Starting from the line in which "[0:00.00-0:01.00]" appears, set down each line exactly through the end of the listing, and nothing else. Leave out pictures.

SOURCE MATERIAL:
»»

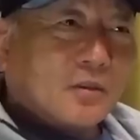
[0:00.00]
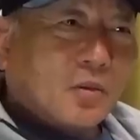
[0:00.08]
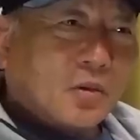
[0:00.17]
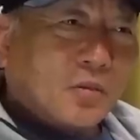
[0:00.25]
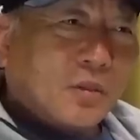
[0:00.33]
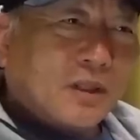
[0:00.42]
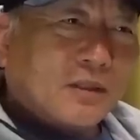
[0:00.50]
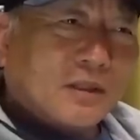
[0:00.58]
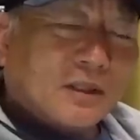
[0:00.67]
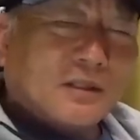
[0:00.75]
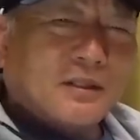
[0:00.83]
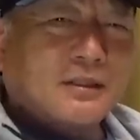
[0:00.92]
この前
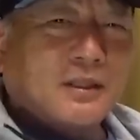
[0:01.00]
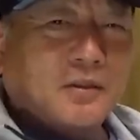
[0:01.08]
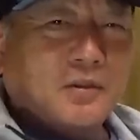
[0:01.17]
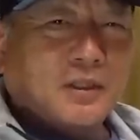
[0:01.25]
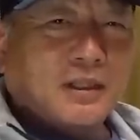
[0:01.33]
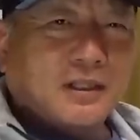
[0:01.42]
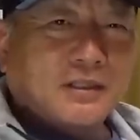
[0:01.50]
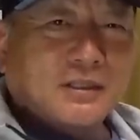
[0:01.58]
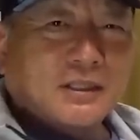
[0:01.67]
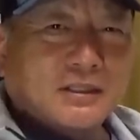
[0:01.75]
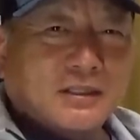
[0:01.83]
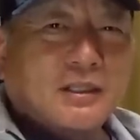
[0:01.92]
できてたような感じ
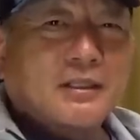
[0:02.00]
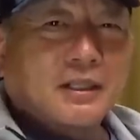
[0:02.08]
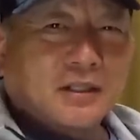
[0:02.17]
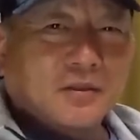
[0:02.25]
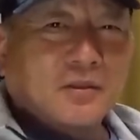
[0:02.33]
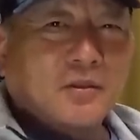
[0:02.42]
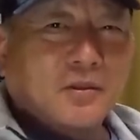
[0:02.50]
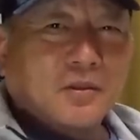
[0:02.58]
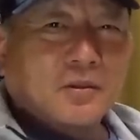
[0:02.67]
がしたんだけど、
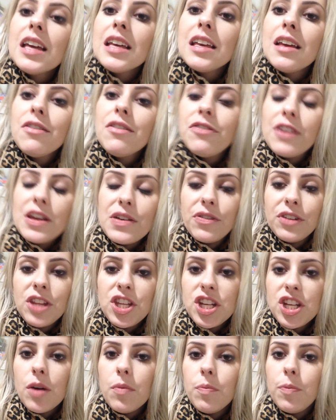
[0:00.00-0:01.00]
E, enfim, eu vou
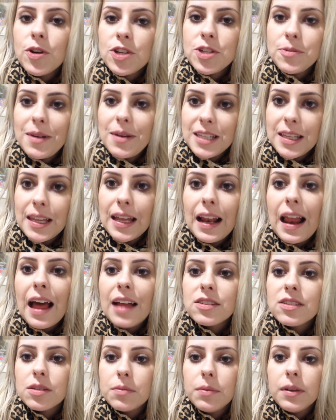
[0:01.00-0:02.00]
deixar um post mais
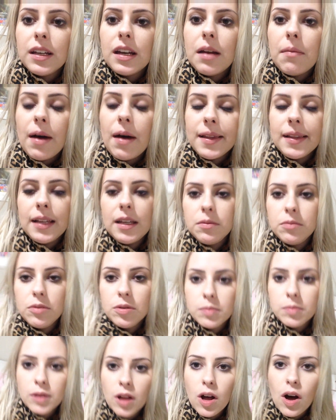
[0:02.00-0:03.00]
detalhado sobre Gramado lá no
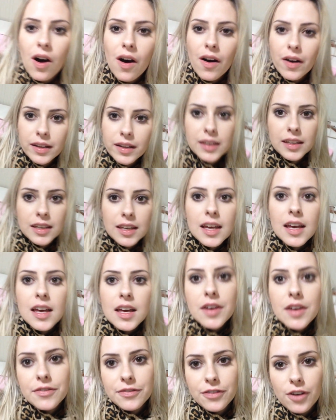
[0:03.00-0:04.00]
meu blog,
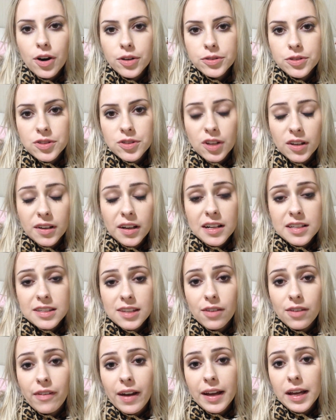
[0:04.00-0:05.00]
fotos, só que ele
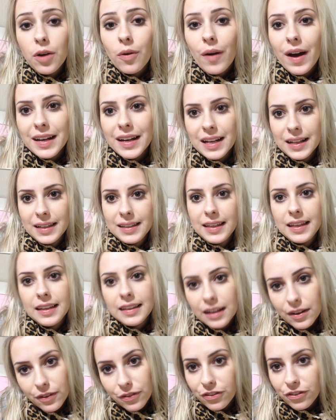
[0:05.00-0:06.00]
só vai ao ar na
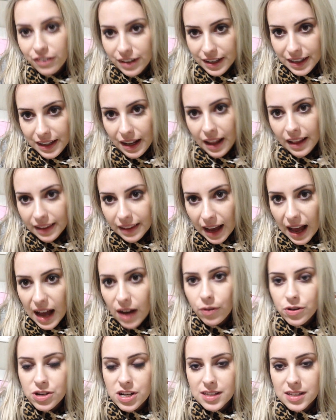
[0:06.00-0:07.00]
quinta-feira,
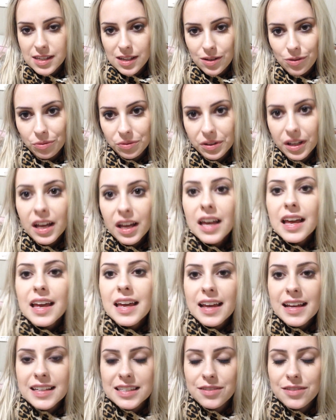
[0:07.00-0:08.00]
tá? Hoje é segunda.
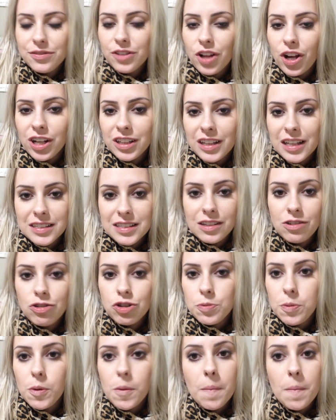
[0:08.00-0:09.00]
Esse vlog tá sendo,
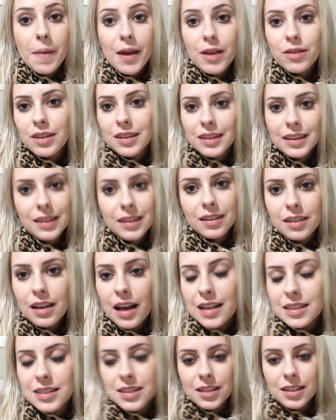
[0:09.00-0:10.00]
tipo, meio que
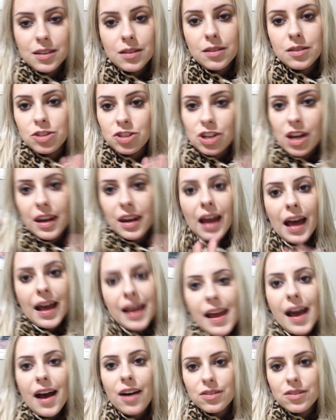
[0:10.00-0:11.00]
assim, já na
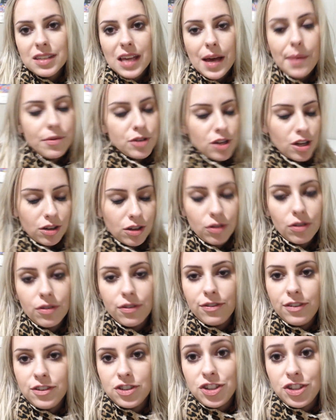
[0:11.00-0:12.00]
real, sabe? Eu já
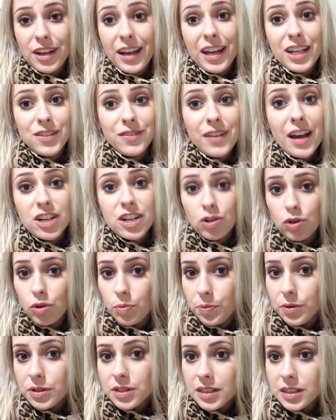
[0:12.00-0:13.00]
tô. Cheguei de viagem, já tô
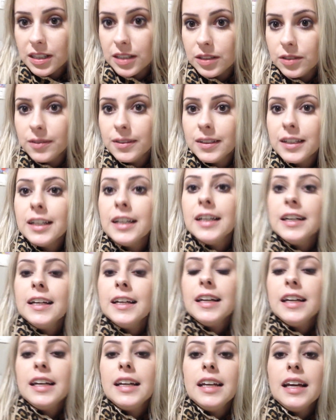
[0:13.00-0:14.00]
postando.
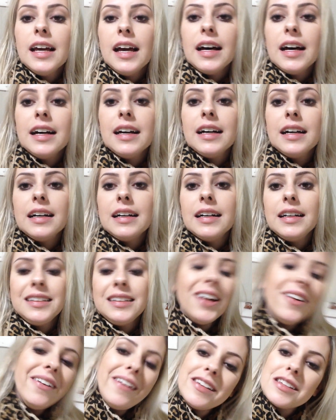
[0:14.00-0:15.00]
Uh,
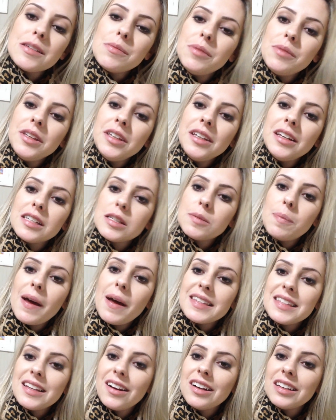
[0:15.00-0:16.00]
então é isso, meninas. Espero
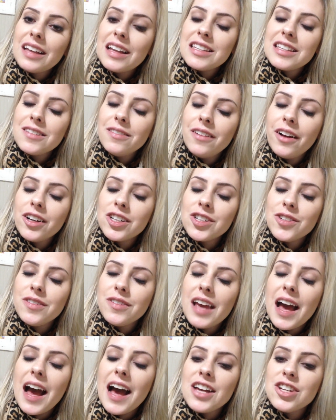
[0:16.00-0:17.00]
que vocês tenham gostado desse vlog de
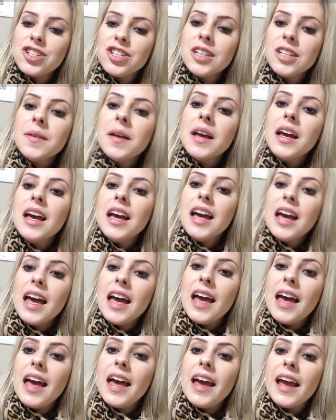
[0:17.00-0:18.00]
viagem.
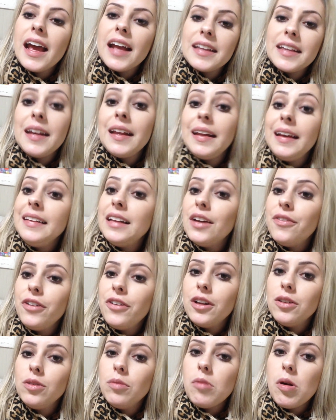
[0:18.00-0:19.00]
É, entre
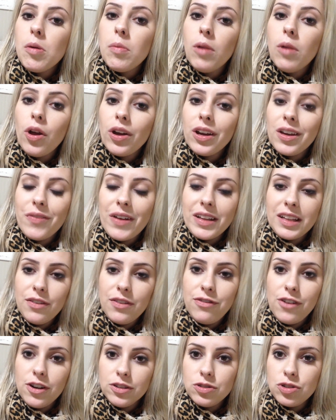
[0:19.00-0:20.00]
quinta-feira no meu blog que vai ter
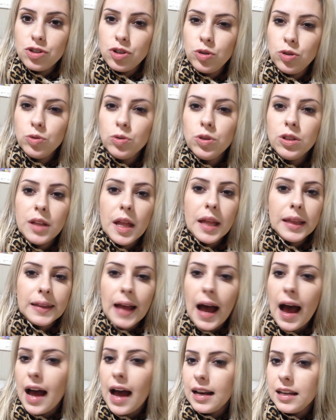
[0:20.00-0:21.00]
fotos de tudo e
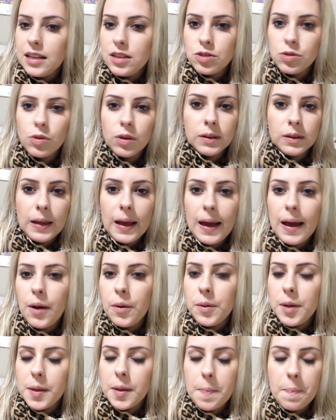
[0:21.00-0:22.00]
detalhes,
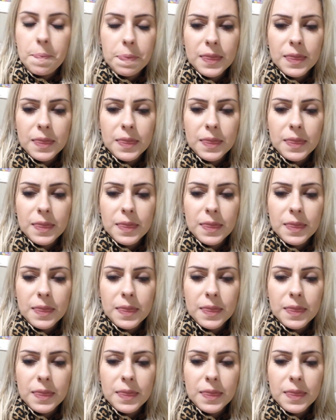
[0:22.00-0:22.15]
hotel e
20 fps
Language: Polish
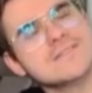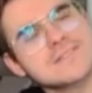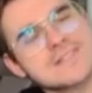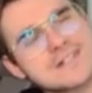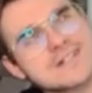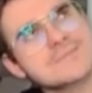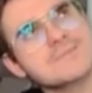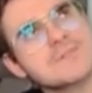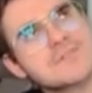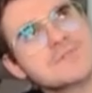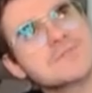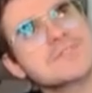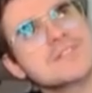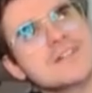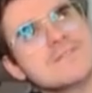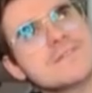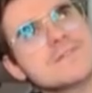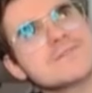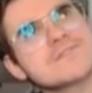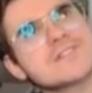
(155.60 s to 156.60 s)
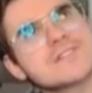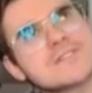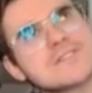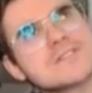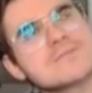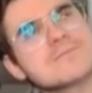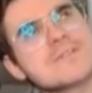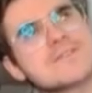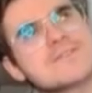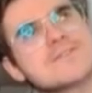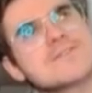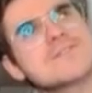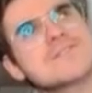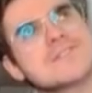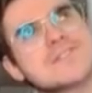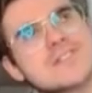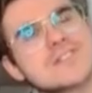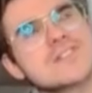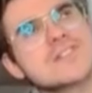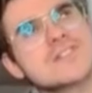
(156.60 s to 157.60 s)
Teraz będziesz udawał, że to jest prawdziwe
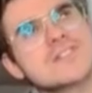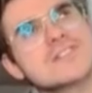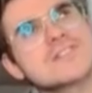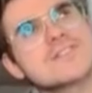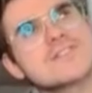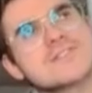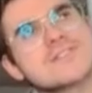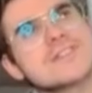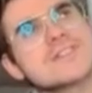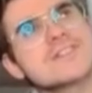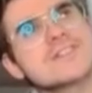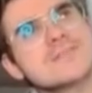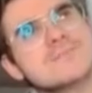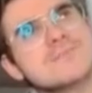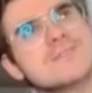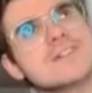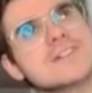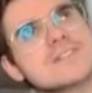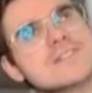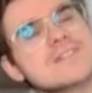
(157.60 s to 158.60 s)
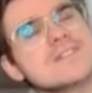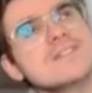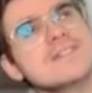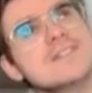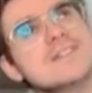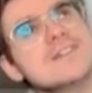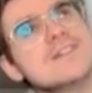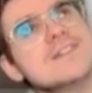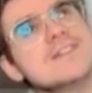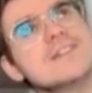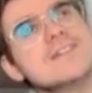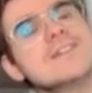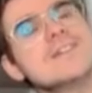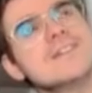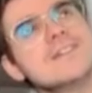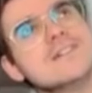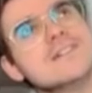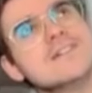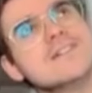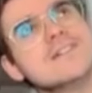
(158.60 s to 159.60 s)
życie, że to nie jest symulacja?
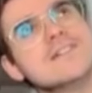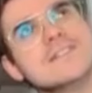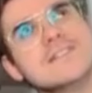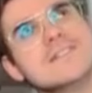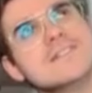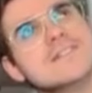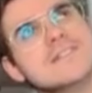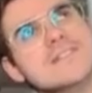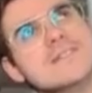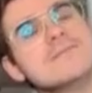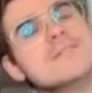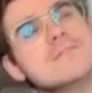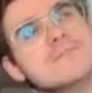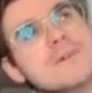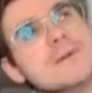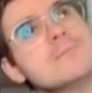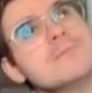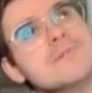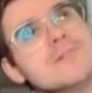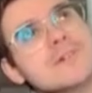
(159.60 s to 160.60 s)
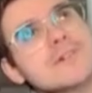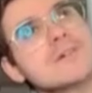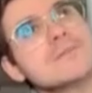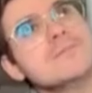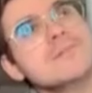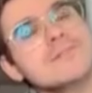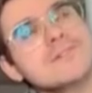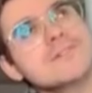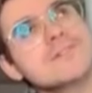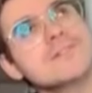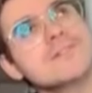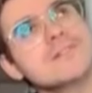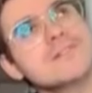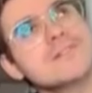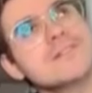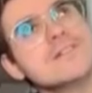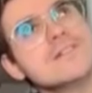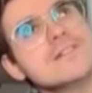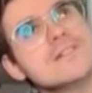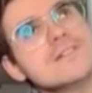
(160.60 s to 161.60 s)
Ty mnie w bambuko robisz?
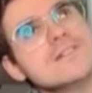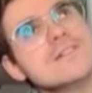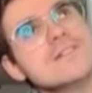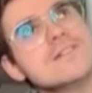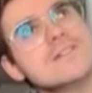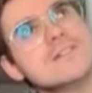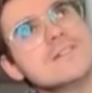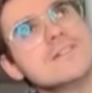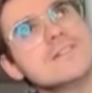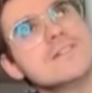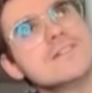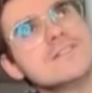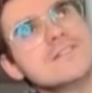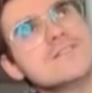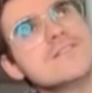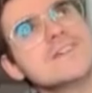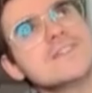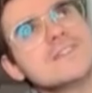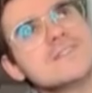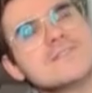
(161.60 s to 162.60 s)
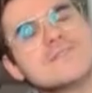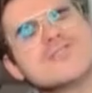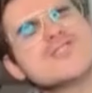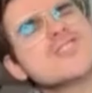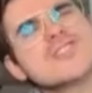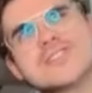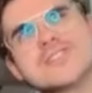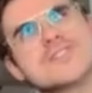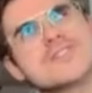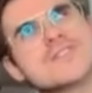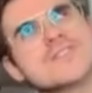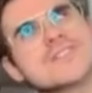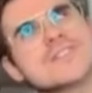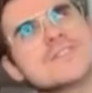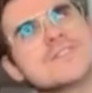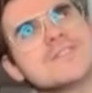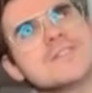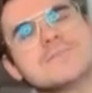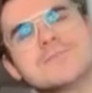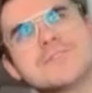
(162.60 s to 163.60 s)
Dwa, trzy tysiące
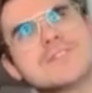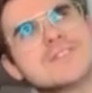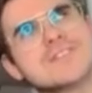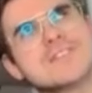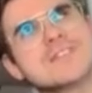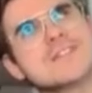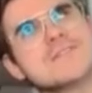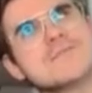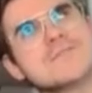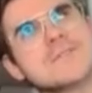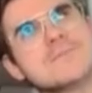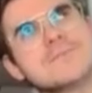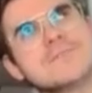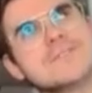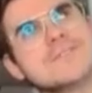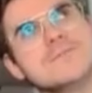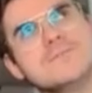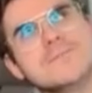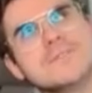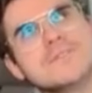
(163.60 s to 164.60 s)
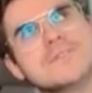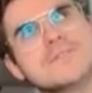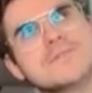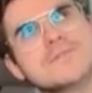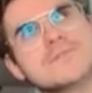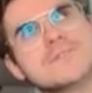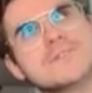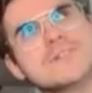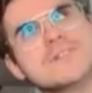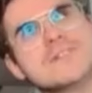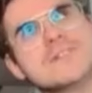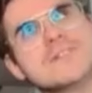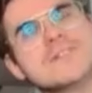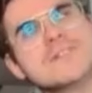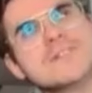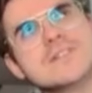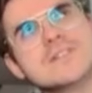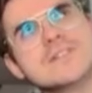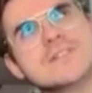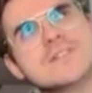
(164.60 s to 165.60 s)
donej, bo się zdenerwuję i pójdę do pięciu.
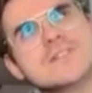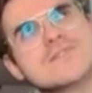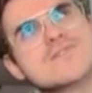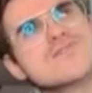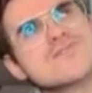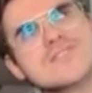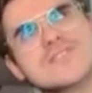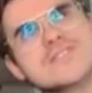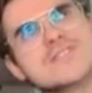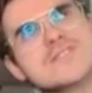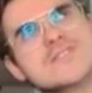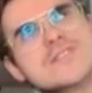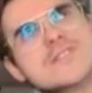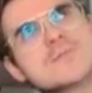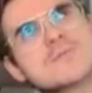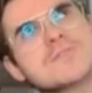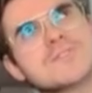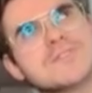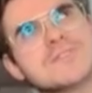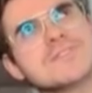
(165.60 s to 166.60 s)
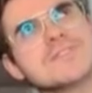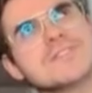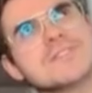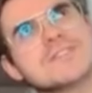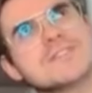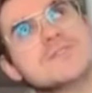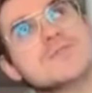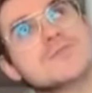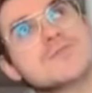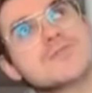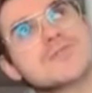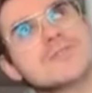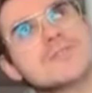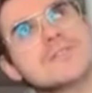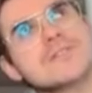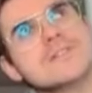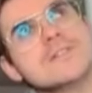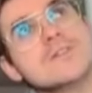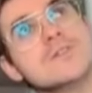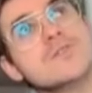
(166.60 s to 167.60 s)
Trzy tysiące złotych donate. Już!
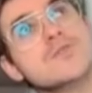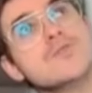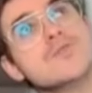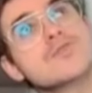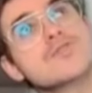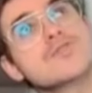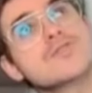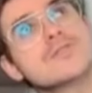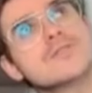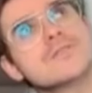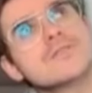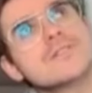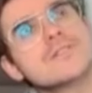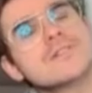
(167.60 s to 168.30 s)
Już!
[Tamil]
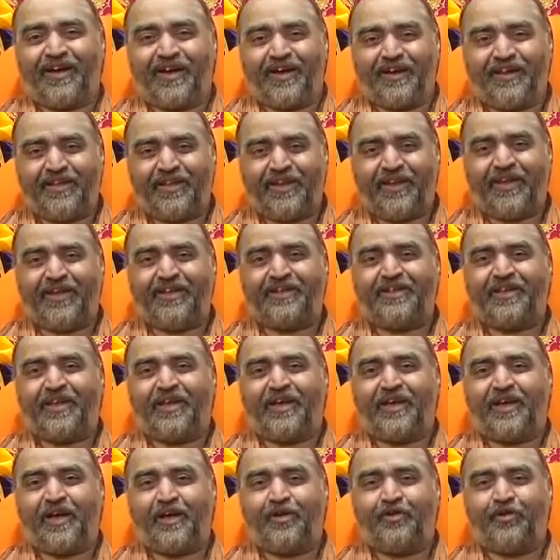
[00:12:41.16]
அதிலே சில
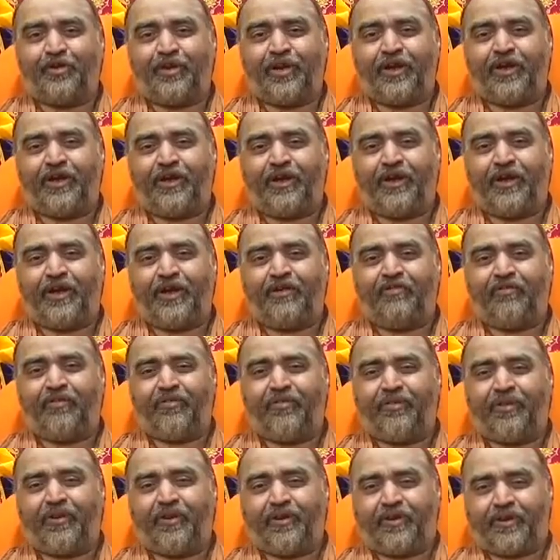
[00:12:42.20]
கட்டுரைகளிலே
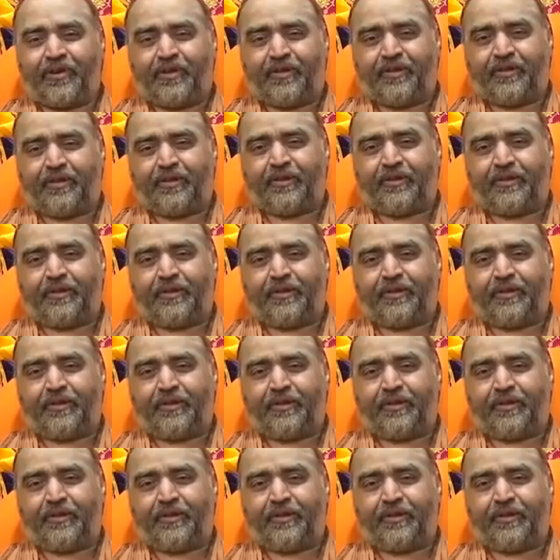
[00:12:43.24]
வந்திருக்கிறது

««

ANSWER SPACE:
[0:00.00-0:01.00]
E, enfim, eu vou
[0:01.00-0:02.00]
deixar um post mais
[0:02.00-0:03.00]
detalhado sobre Gramado lá no
[0:03.00-0:04.00]
meu blog,
[0:04.00-0:05.00]
fotos, só que ele
[0:05.00-0:06.00]
só vai ao ar na
[0:06.00-0:07.00]
quinta-feira,
[0:07.00-0:08.00]
tá? Hoje é segunda.
[0:08.00-0:09.00]
Esse vlog tá sendo,
[0:09.00-0:10.00]
tipo, meio que
[0:10.00-0:11.00]
assim, já na
[0:11.00-0:12.00]
real, sabe? Eu já
[0:12.00-0:13.00]
tô. Cheguei de viagem, já tô
[0:13.00-0:14.00]
postando.
[0:14.00-0:15.00]
Uh,
[0:15.00-0:16.00]
então é isso, meninas. Espero
[0:16.00-0:17.00]
que vocês tenham gostado desse vlog de
[0:17.00-0:18.00]
viagem.
[0:18.00-0:19.00]
É, entre
[0:19.00-0:20.00]
quinta-feira no meu blog que vai ter
[0:20.00-0:21.00]
fotos de tudo e
[0:21.00-0:22.00]
detalhes,
[0:22.00-0:22.15]
hotel e
20 fps
Language: Polish
(155.60 s to 156.60 s)
(156.60 s to 157.60 s)
Teraz będziesz udawał, że to jest prawdziwe
(157.60 s to 158.60 s)
(158.60 s to 159.60 s)
życie, że to nie jest symulacja?
(159.60 s to 160.60 s)
(160.60 s to 161.60 s)
Ty mnie w bambuko robisz?
(161.60 s to 162.60 s)
(162.60 s to 163.60 s)
Dwa, trzy tysiące
(163.60 s to 164.60 s)
(164.60 s to 165.60 s)
donej, bo się zdenerwuję i pójdę do pięciu.
(165.60 s to 166.60 s)
(166.60 s to 167.60 s)
Trzy tysiące złotych donate. Już!
(167.60 s to 168.30 s)
Już!
[Tamil]
[00:12:41.16]
அதிலே சில
[00:12:42.20]
கட்டுரைகளிலே
[00:12:43.24]
வந்திருக்கிறது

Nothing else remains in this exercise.